Dataset entries:
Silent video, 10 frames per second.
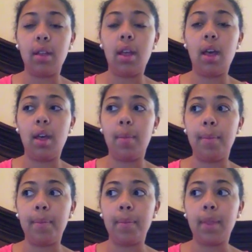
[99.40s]

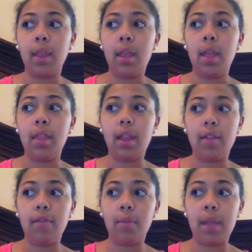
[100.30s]
their
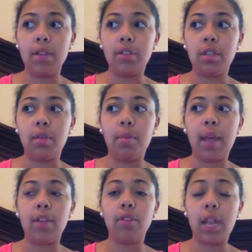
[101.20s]
information
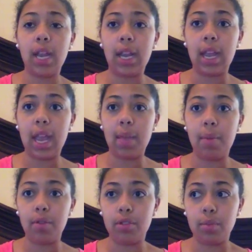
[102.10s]
by creating a
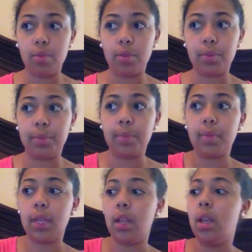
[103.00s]
poster board.
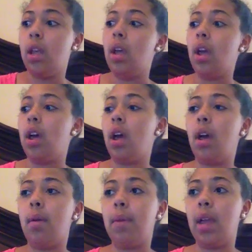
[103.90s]

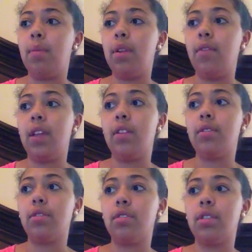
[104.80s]
My abbreviated
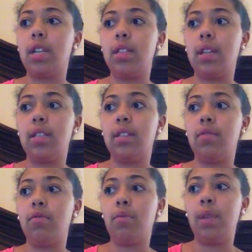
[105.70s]
social studies
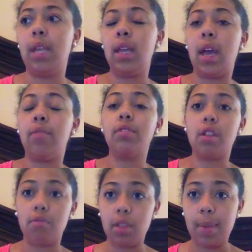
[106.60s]
lesson would be I would
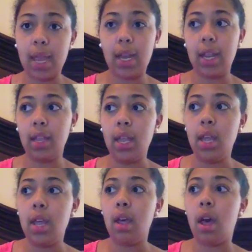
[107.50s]
start with the painting,
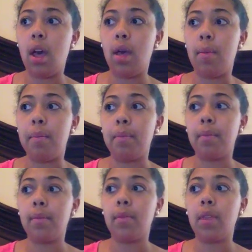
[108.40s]

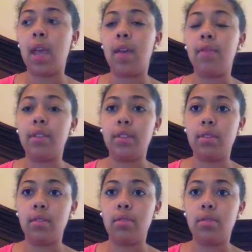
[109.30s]
have the
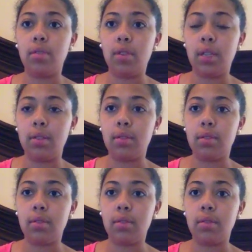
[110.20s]

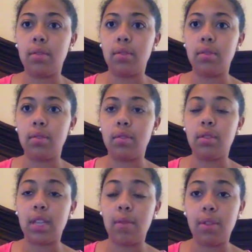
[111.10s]
students
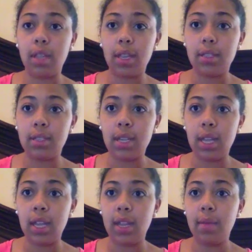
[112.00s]
say what they
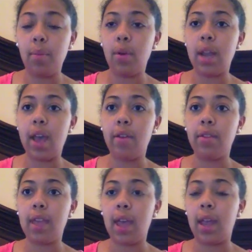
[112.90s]
see, point out
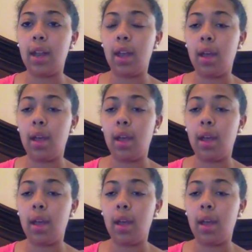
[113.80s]
that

What you need to do – Reproduce every record above word for word. Leave the pictures out.

Exercise solution –
Silent video, 10 frames per second.
[99.40s]

[100.30s]
their
[101.20s]
information
[102.10s]
by creating a
[103.00s]
poster board.
[103.90s]

[104.80s]
My abbreviated
[105.70s]
social studies
[106.60s]
lesson would be I would
[107.50s]
start with the painting,
[108.40s]

[109.30s]
have the
[110.20s]

[111.10s]
students
[112.00s]
say what they
[112.90s]
see, point out
[113.80s]
that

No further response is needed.